Taking its name from the French phrase béton brut (raw concrete) by Le Corbusier, RAW focuses on the Post-war era of the 20th century where artists and architects from around the world have created monuments in hope of forming a better world.
Structures produced out of concrete and which function as monuments, military shelters and residences, are spread over a wide geography such as Yugoslavia, United Kingdom and America, reflecting the representation of a certain ideology; and throughout his works, Emirhan Eren triggers a way of thinking through the transformation of these forms.
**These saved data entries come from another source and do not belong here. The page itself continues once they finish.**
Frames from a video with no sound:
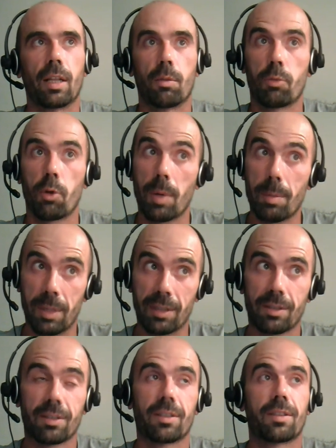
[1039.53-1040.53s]
Problem
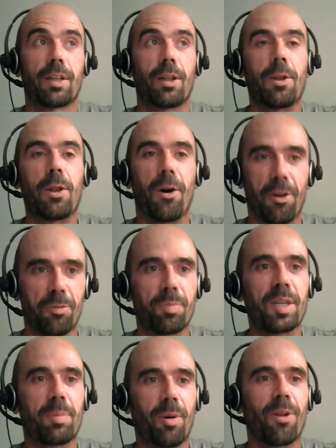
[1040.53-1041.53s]
is, a lot of
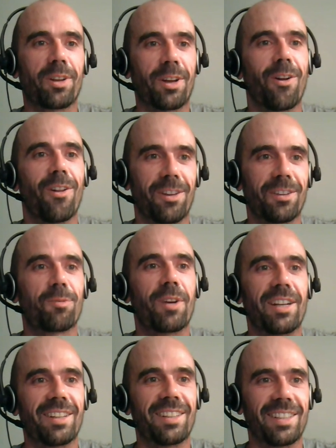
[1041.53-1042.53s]
people call us
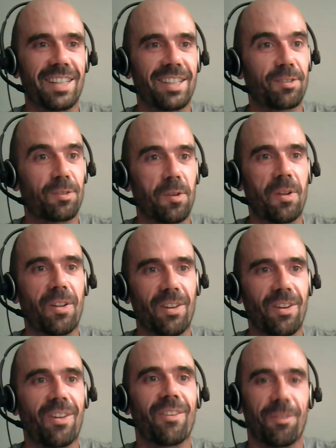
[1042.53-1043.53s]
when there's
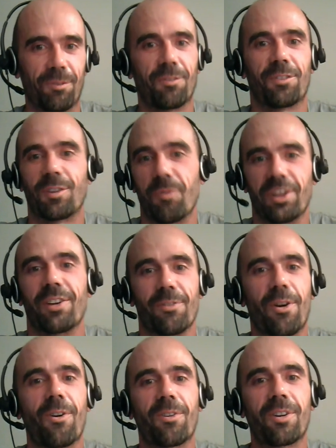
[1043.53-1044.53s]
something
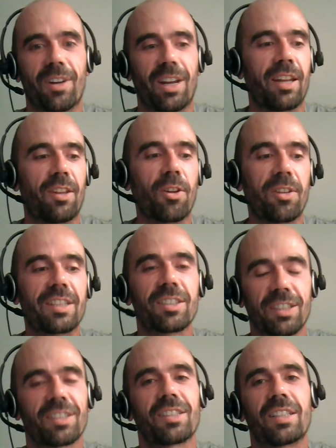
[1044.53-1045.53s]
wrong and not
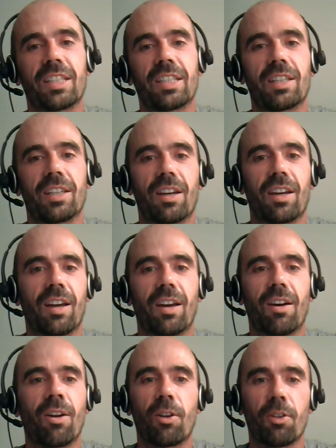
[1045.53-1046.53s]
necessarily a
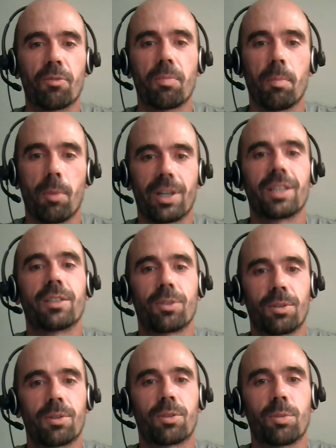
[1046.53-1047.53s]
lot of money
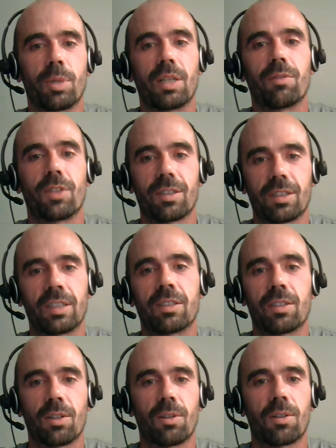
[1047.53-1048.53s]
to be invested.
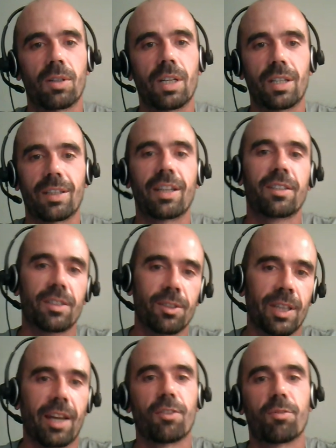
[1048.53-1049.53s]
So that's the
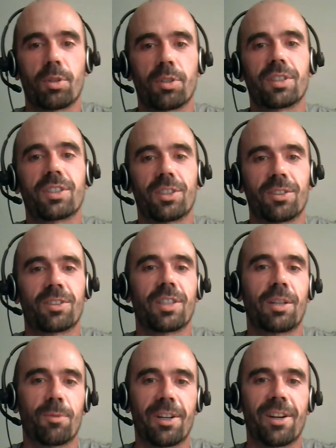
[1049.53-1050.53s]
kind of positions
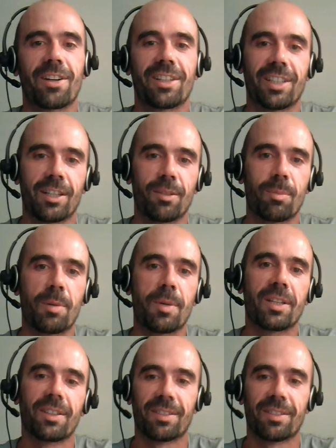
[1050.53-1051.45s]
that we are in at the moment.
Brutalist architecture, which was birthed as the continuation of the modernist movement in cities destructed by the Second World War, marks the starting point for the works in the show. RAW, which explores the early signs of Brutalist aesthetics, starting from the military architecture of the early 20th century through 1970’s which marks the peak years of the trend and has given its most aggressive examples, opens an area where the meaning and forms are rebuilt through the historical evolution of the past.
Through the technique of watercolor, which the artist often consults to, Eren produces symmetrical and sculptural forms that are beyond standard scales. The artist recognizes the similarity of such forms to the modern Soviet architectural characteristics, and its relation to Brutalist architecture, which further allows him to develop his research project titled ‘Abstract Structures’.
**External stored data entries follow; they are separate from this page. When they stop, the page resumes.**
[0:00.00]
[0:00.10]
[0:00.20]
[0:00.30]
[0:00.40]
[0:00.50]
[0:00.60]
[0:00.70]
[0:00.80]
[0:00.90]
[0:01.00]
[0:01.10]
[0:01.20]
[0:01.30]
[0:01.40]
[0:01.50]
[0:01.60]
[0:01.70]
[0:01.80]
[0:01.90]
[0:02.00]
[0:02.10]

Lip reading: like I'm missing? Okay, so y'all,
Works throughout the show, which seek to find ways of forcing the boundaries of the material, are at times sharpened by contours, and often become organic structures and layers that are abstracted through melting these boundaries with forms that are obscured. Beyond an architectural trend, Eren questions Brutalism as a kind of modernist reading which bridges past and present through its represented relationship with heritage and art.
Sound mirrors built on the coasts of England, a crematorium dating back to the times of the Soviet Union, or Yugoslavian Brutalist monuments, are among a few of the references for the abstracted works the audience will come across while visiting RAW. These structures, considered to be alien forms, which are disconnected from the end of their regime, invite the viewer to reflect on the pure state of the form.